*Records provided:*
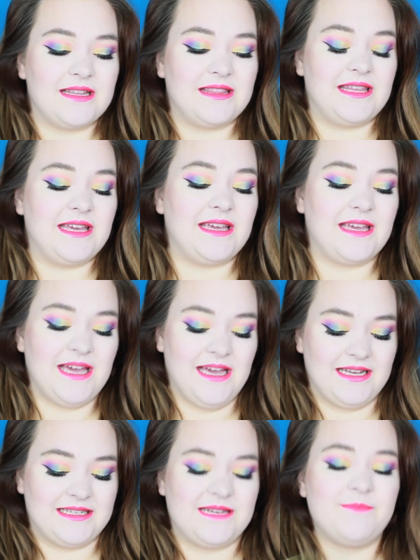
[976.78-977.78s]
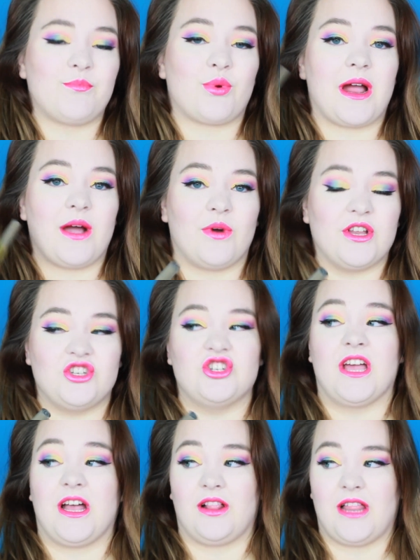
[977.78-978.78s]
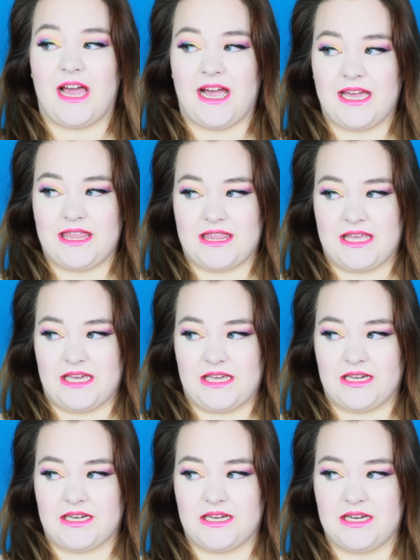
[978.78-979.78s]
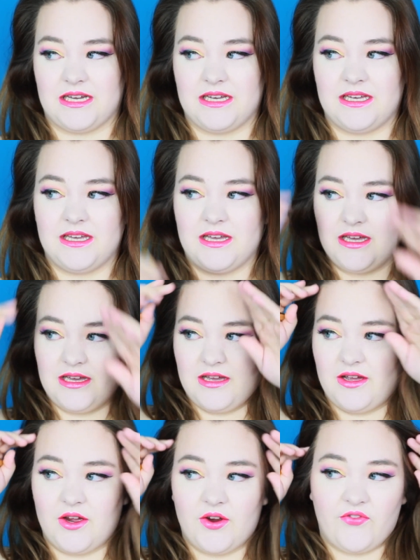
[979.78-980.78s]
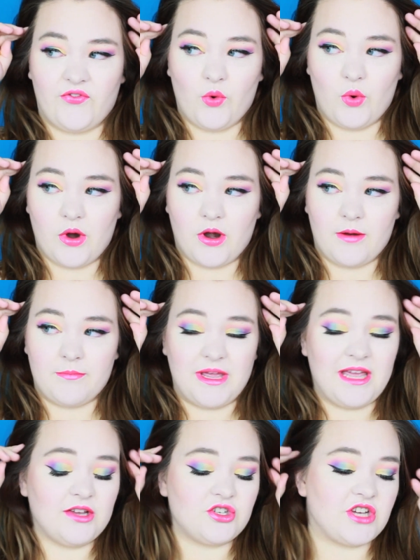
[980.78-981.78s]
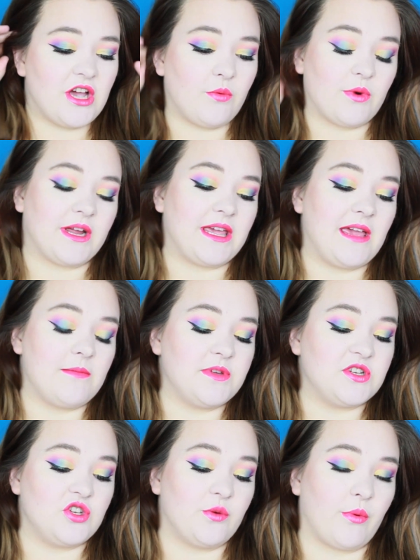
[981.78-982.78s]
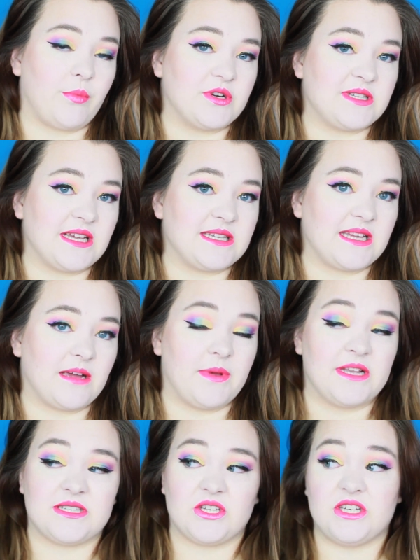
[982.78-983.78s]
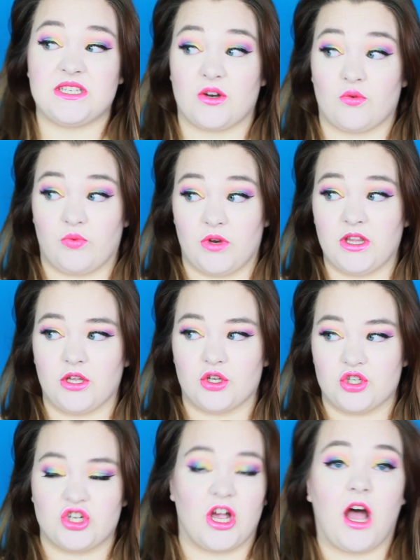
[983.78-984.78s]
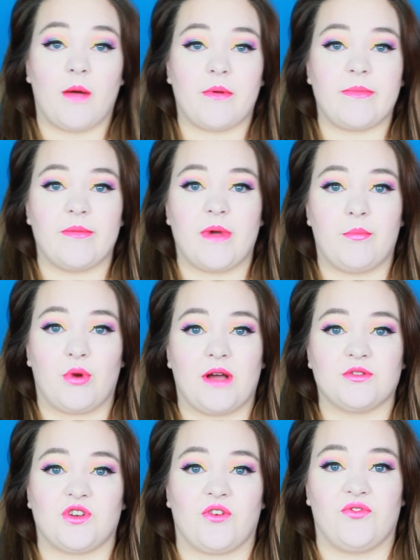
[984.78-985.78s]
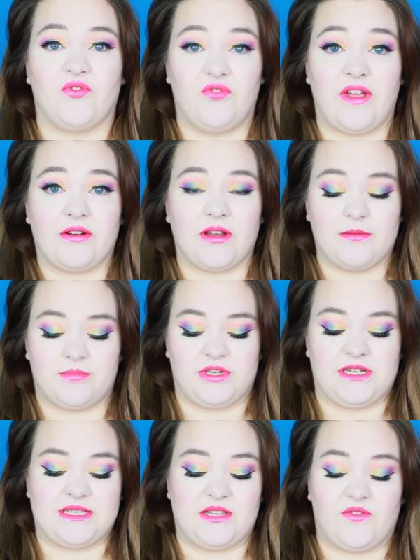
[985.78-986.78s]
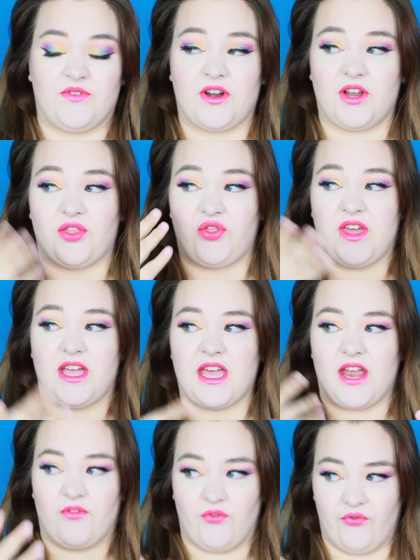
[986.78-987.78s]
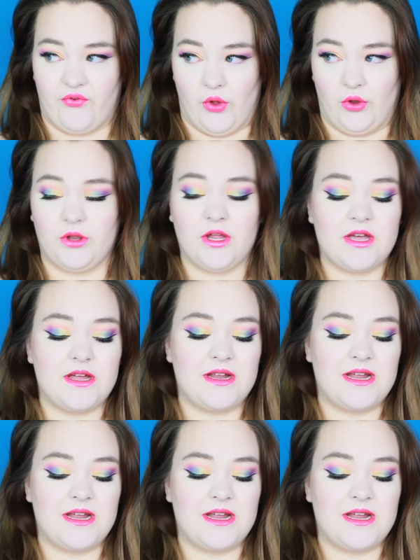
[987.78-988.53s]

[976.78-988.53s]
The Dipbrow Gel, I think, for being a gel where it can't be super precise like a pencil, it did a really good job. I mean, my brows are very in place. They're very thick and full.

*Task requirements:* Reproduce word for word only the lines between the line containing "[978.78-979.78s]" and the end of the listing above, both included, and drop any pictures.

*Reply:*
[978.78-979.78s]
[979.78-980.78s]
[980.78-981.78s]
[981.78-982.78s]
[982.78-983.78s]
[983.78-984.78s]
[984.78-985.78s]
[985.78-986.78s]
[986.78-987.78s]
[987.78-988.53s]

[976.78-988.53s]
The Dipbrow Gel, I think, for being a gel where it can't be super precise like a pencil, it did a really good job. I mean, my brows are very in place. They're very thick and full.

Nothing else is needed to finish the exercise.